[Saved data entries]
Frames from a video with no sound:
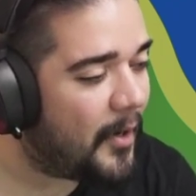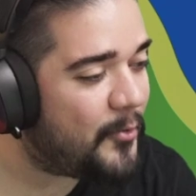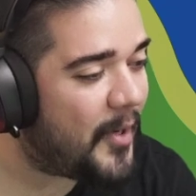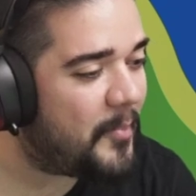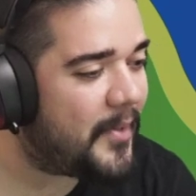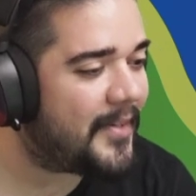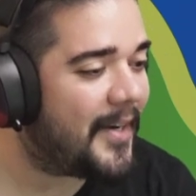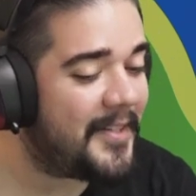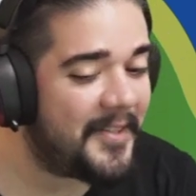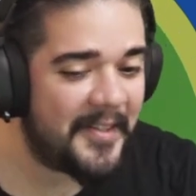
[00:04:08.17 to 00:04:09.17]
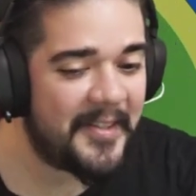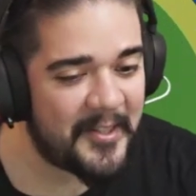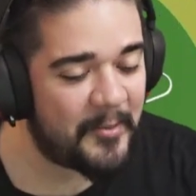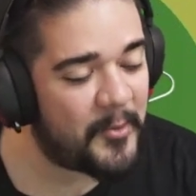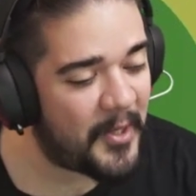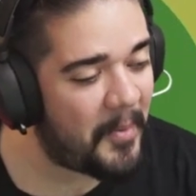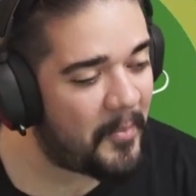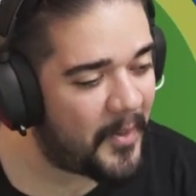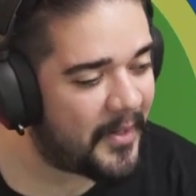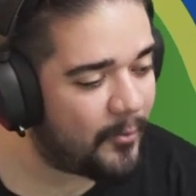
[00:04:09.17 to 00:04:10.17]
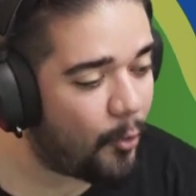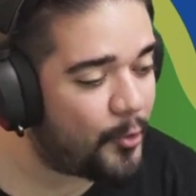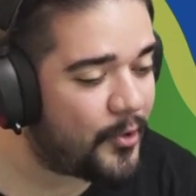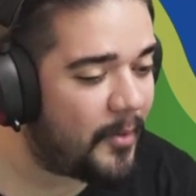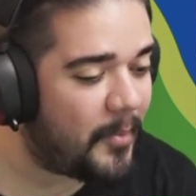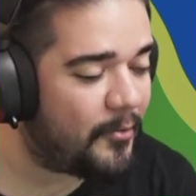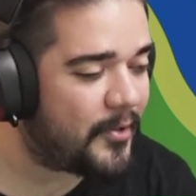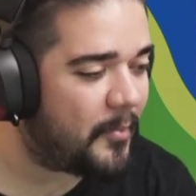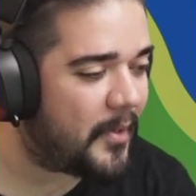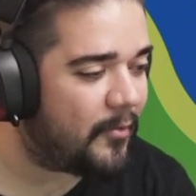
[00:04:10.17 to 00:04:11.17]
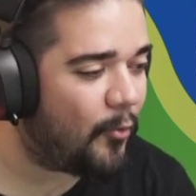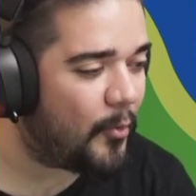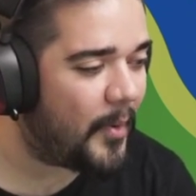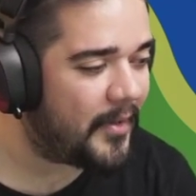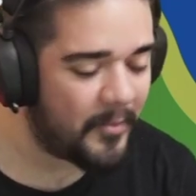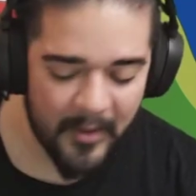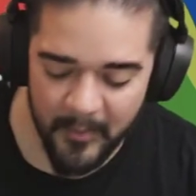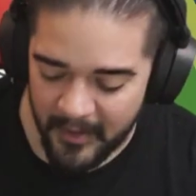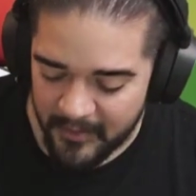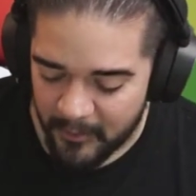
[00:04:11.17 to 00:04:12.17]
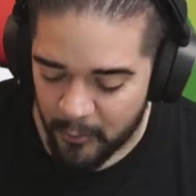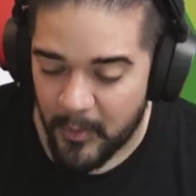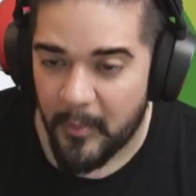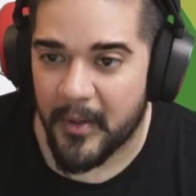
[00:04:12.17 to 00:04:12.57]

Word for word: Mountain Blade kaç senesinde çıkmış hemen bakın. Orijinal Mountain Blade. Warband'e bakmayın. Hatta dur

* * *

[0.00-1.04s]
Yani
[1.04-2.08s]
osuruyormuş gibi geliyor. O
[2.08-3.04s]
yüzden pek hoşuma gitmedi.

...

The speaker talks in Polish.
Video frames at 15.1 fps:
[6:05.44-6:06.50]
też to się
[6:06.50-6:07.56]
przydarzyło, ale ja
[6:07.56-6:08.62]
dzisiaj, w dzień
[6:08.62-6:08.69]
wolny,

[WHAT YOU ARE ASKED TO DO]
Among the lines above, the one with "[00:04:11.17 to 00:04:12.17]" opens the part to repeat and the one with "Word for word: Mountain" closes it; repeat only that part exactly, with no pictures.

[EXERCISE SOLUTION]
[00:04:11.17 to 00:04:12.17]
[00:04:12.17 to 00:04:12.57]

Word for word: Mountain Blade kaç senesinde çıkmış hemen bakın. Orijinal Mountain Blade. Warband'e bakmayın. Hatta dur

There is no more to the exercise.